Due to these limitations, echocardiography, with it widespread availability and ease of administration, is usually employed to evaluate myocardial properties and function in patients with a suspected cardiomyopathy. A depressed ejection fraction can clinch a diagnosis of LV dysfunction. Echocardiography may asses LVH (Left ventricular hypertrophy), LV mass index (LVMI), as well as chamber sizes and dimensions. Continuous wave Doppler and tissue Doppler measurements may be useful in determining degree of DD (diastolic dysfunction), as can assessment of left atrial volume index. Unfortunately, echocardiography is restricted by skills of the technician, acoustic windows, poor endocardial enhancements, and interobserver reader variability. Additionally, many diastolic parameters are strongly load dependent and might be challenging in dialysis patients where relative high preload can mask DD. Nevertheless, despite its limitation, echocardiography remains the initial test for choice for diagnosing cardiomyopathy in CKD/ESKD (chronic kidney disease/end-stage kidney disease) patients.

The gold standard test for diagnosing DD is an invasive heart catheterization. A diagnosis is made with elevated filling pressures with mean pulmonary capillary wedge pressure >12 or LV end diastolic pressure >16. However, since this modality is invasive and subjects patients to increased risk, it's often reserved for cases where a diagnosis can't be made by other imaging tests.

MRI safety requirements preclude the examination of patients possessing implanted electronic devices or some potentially mobile ferro-magnetic foreign bodies [12]. Even non-ferro-magnetic electrically conductive materials can become heated in a very strong magnetic field.
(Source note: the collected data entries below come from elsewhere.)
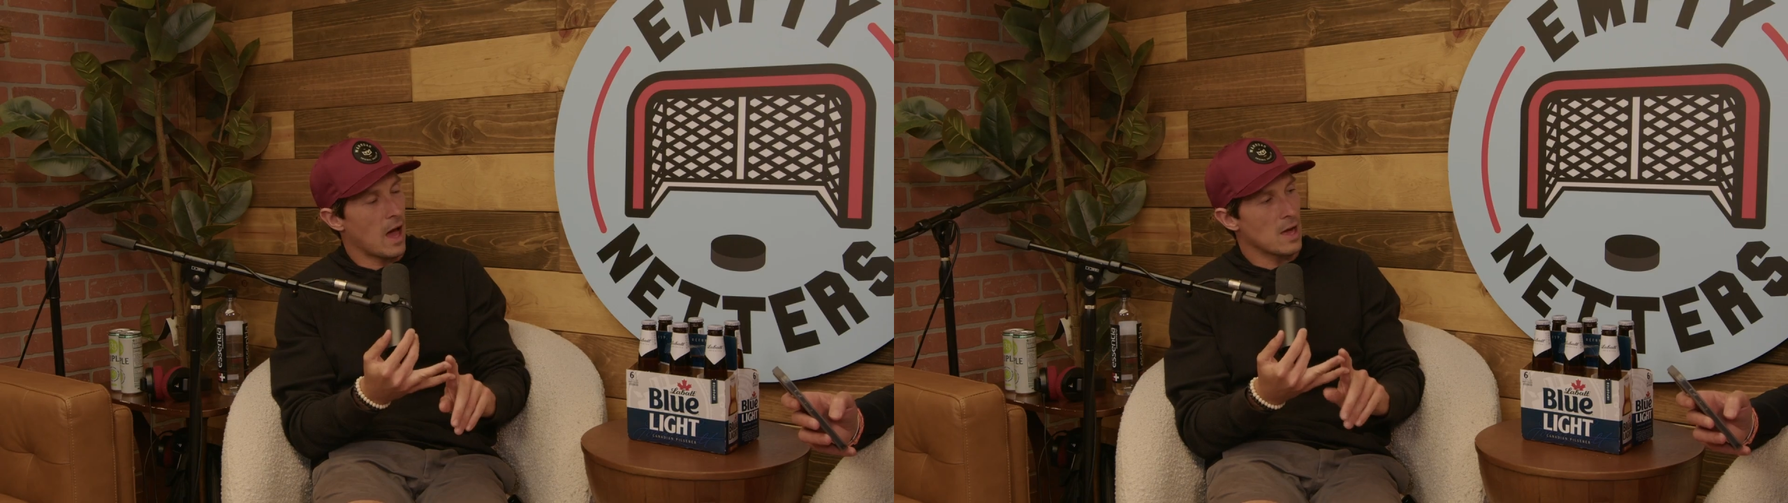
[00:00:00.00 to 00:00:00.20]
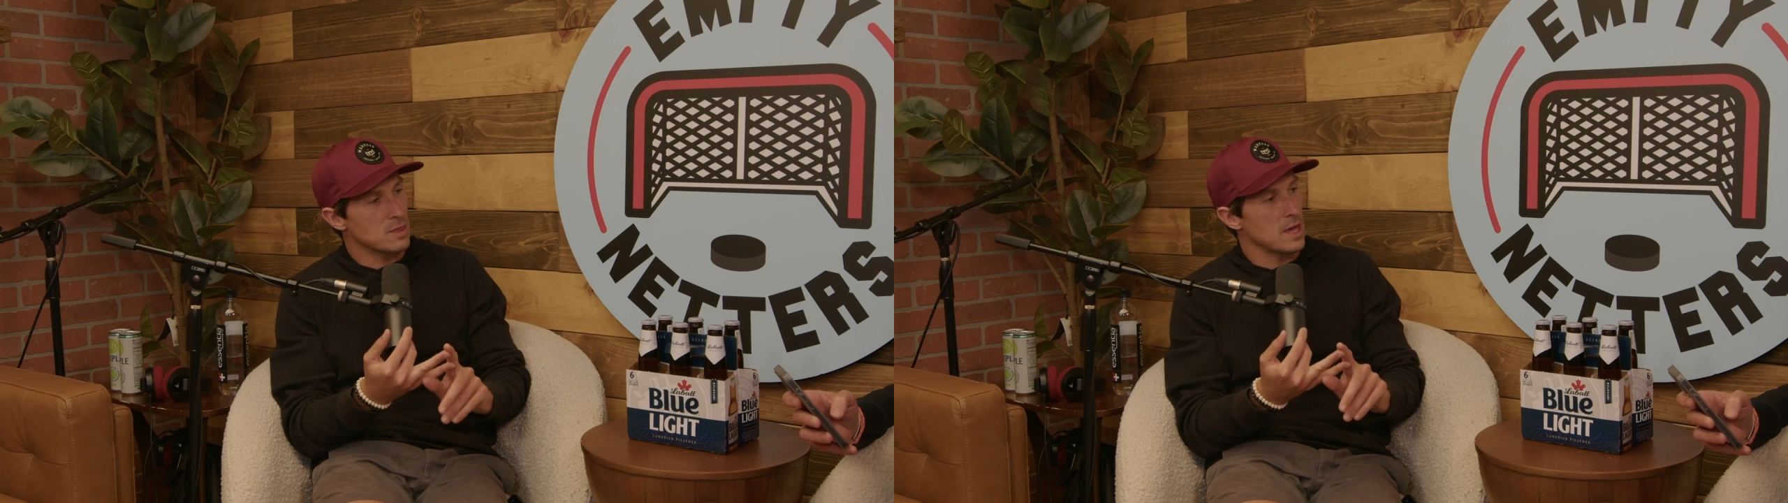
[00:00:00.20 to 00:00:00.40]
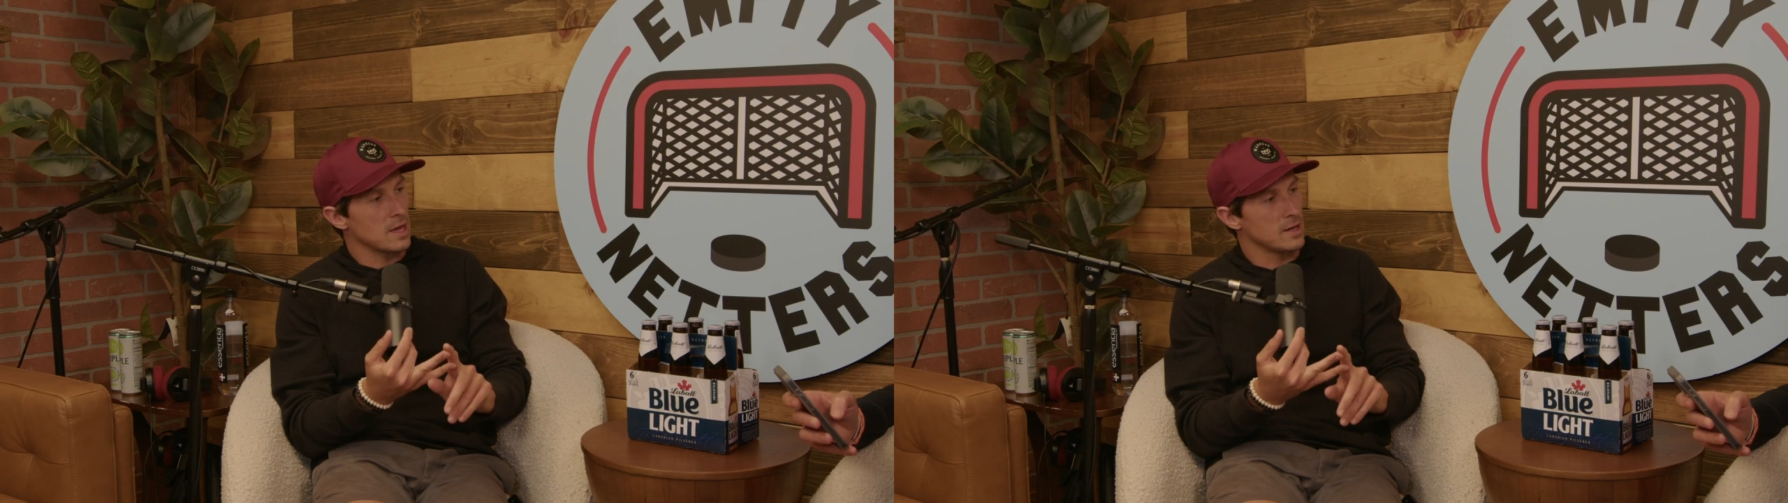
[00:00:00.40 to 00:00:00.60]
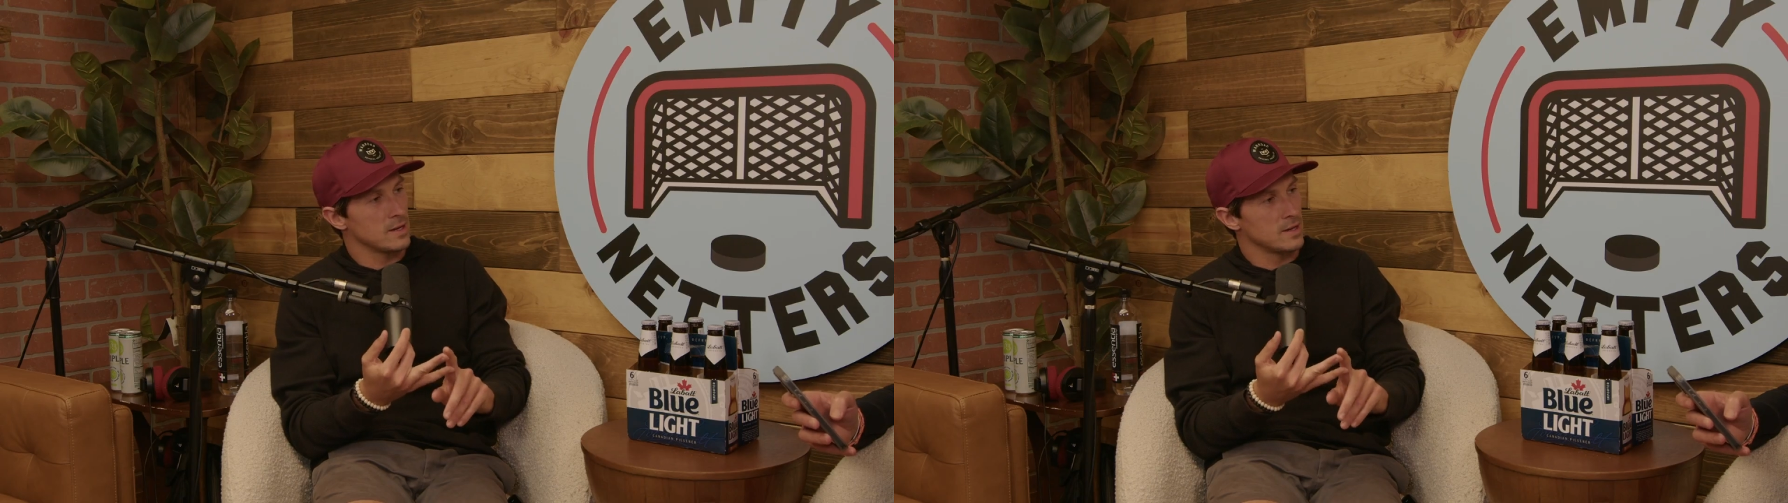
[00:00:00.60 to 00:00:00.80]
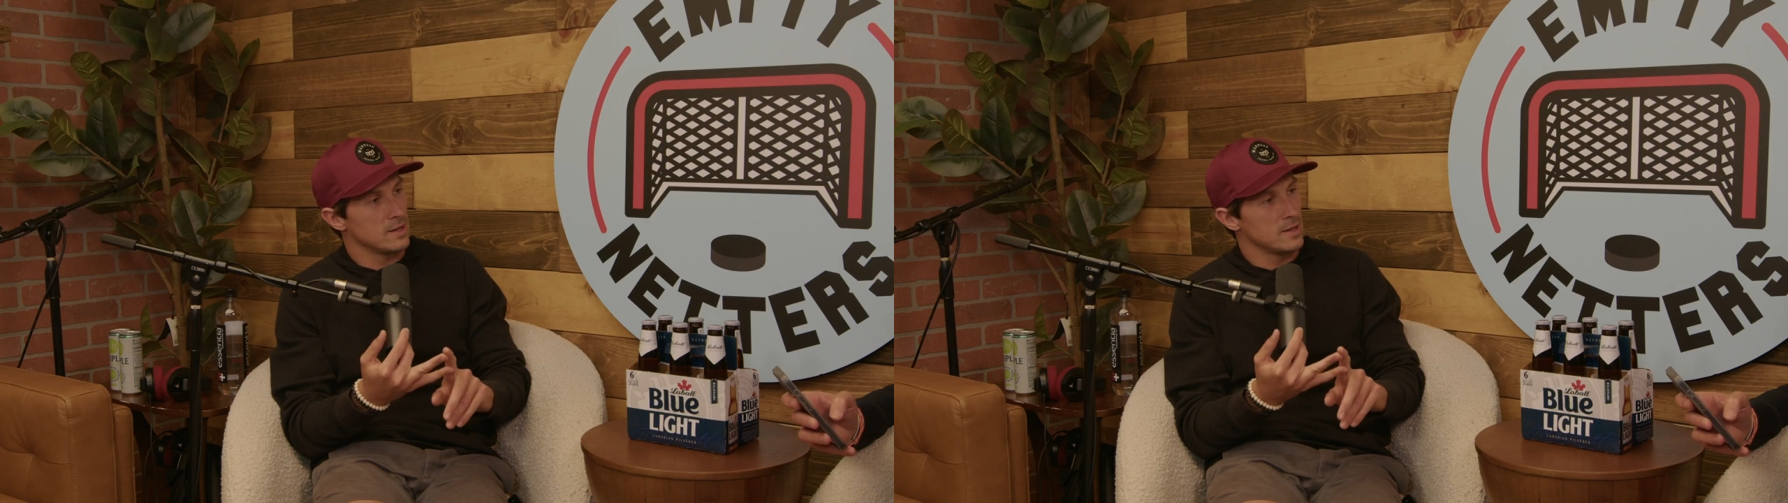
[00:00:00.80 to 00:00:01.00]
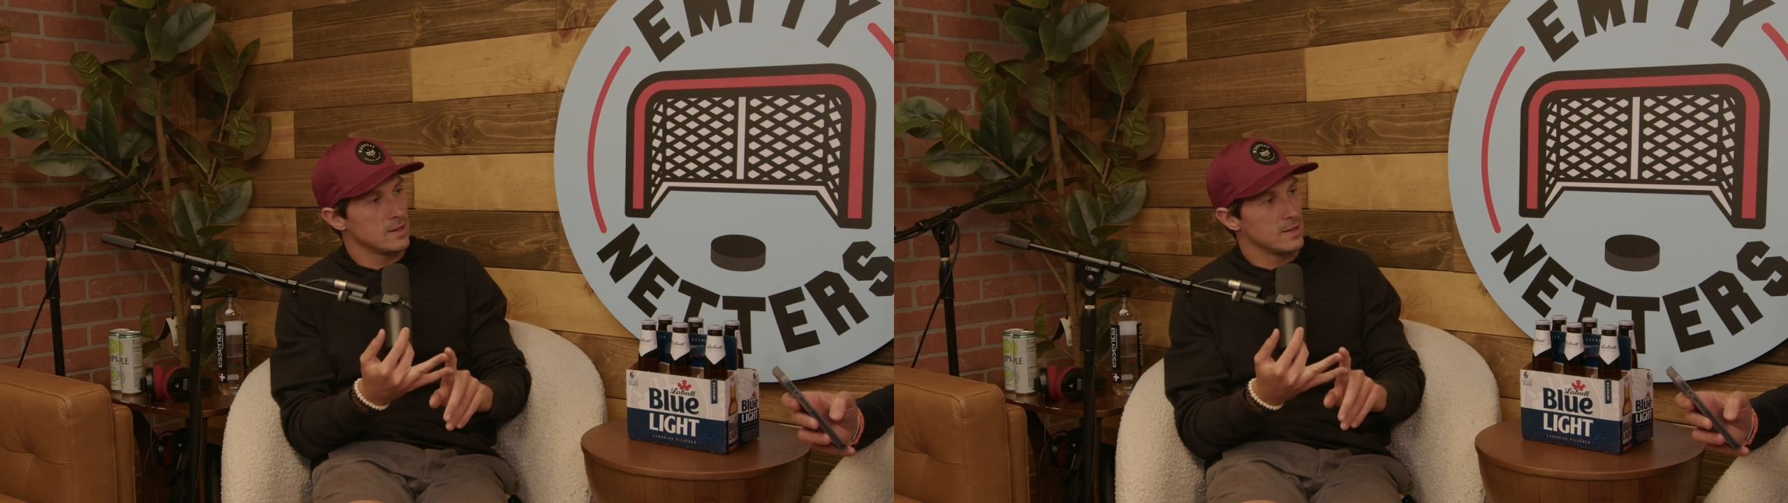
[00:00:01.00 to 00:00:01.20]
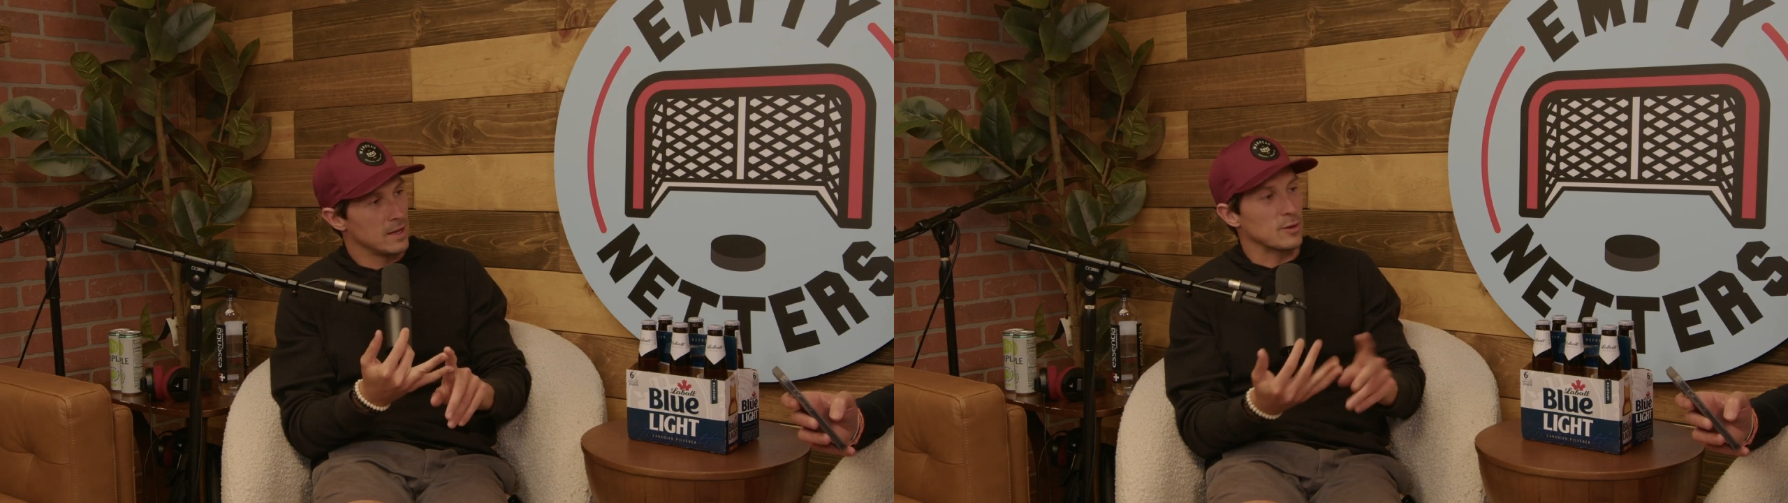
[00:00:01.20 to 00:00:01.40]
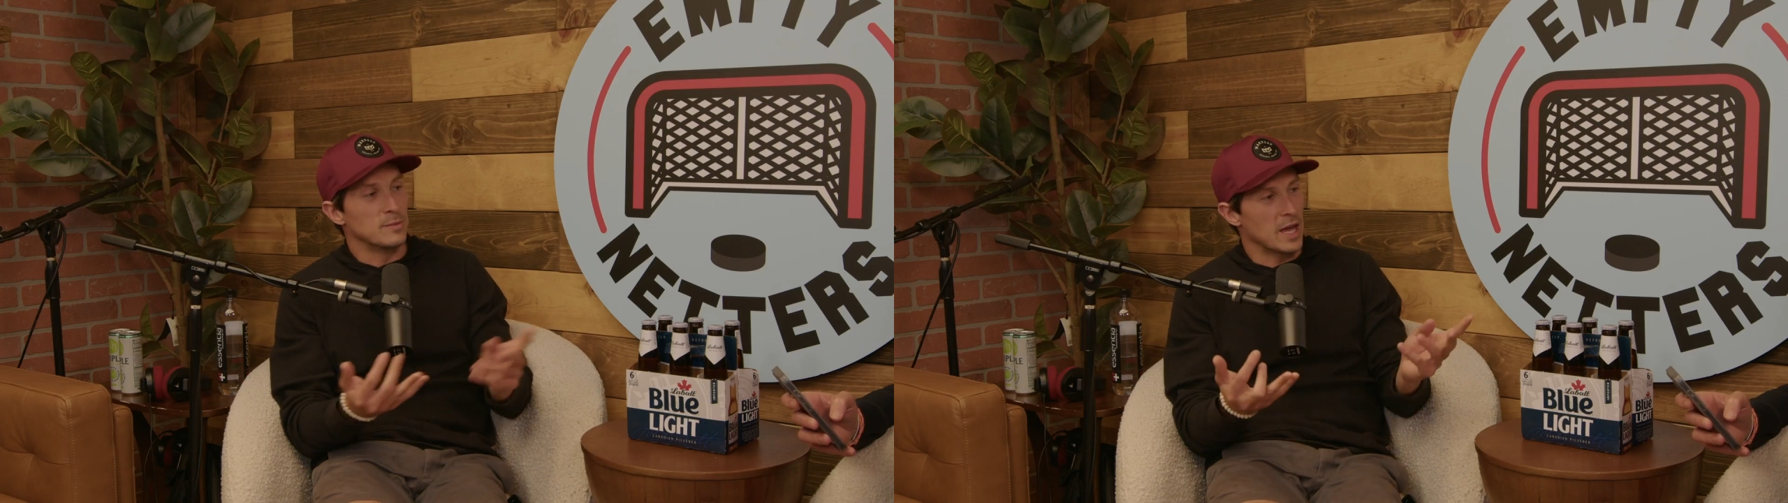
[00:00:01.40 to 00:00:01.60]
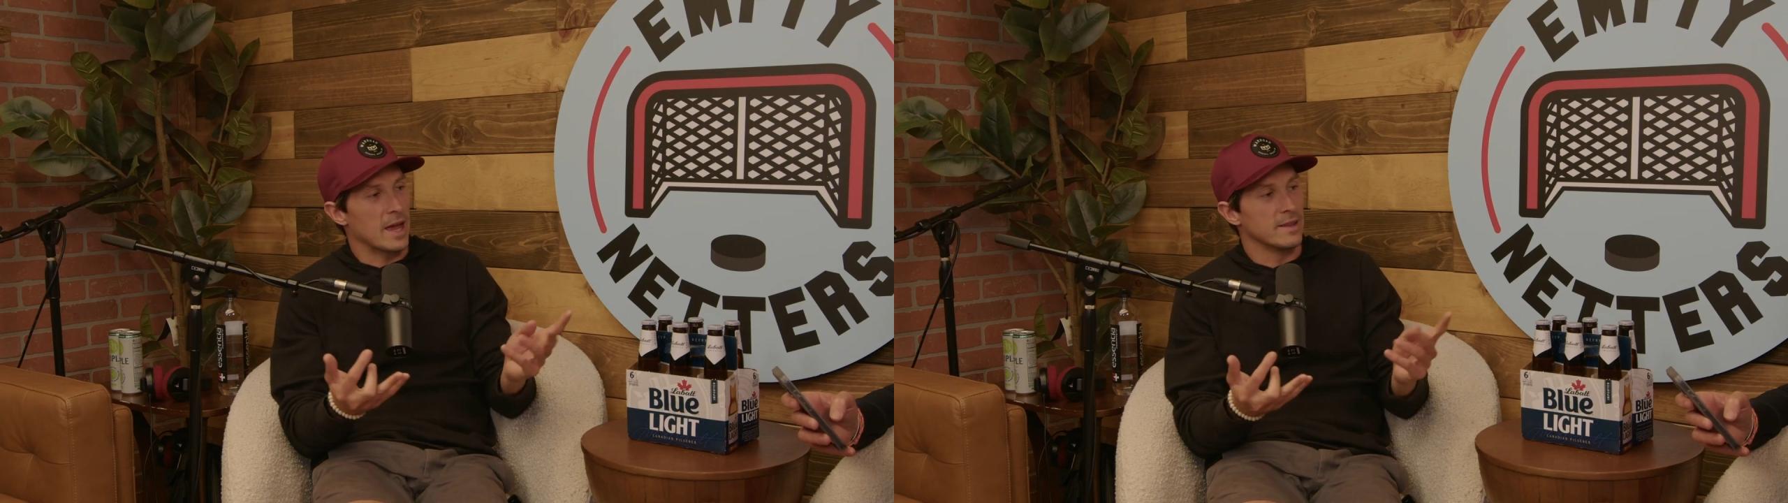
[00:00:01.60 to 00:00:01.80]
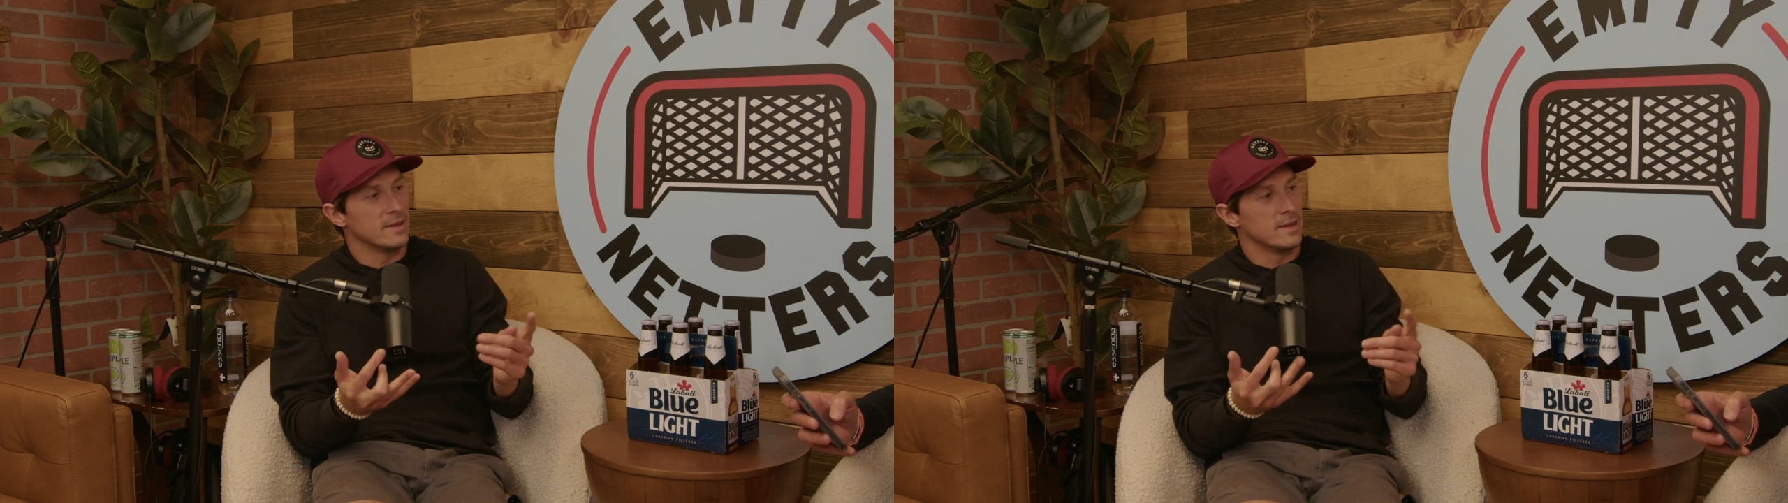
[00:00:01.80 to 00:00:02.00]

I think that's what I'm saying.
Thus, some invasive monitoring devices used in the ICU (intensive care unit), like continuous cardiac output thermodilution pulmonary artery catheters and urinary catheter temperature probes, shouldn't be brought into the MRI scanner. Completion of local safety screening requirements is mandatory for all patients and staff prior to entry into the MRI scanner room. Nevertheless, with appropriate use of modern MRI-compatible equipment, including invasive blood pressure monitoring and advanced mechanical ventilators, all but the foremost unstable patients is examined under appropriate medical supervision. Given that a technique of safely and reliably measuring RBF (renal blood flow) during critical illness might now be available, it's pertinent to examine why these measurements are important and what mechanistic insights they could provide.

Conclusion:

Heart health is best maintained by preventing cardiovascular disease. Age, gender, cholesterol levels, blood pressure values, and smoking status are required to determine the risk for each patient. Successful identification of high-risk patients and action on these risk factors can significantly reduce cardiovascular risk. Cardiac examination begins with an ECG and blood pressure measurement, and continues with a medical history and physical examination of the patient. Based on the obtained data, the disease can be diagnosed and treatment can be started. It is important to point out that the data obtained may be insufficient and that additional tests are needed.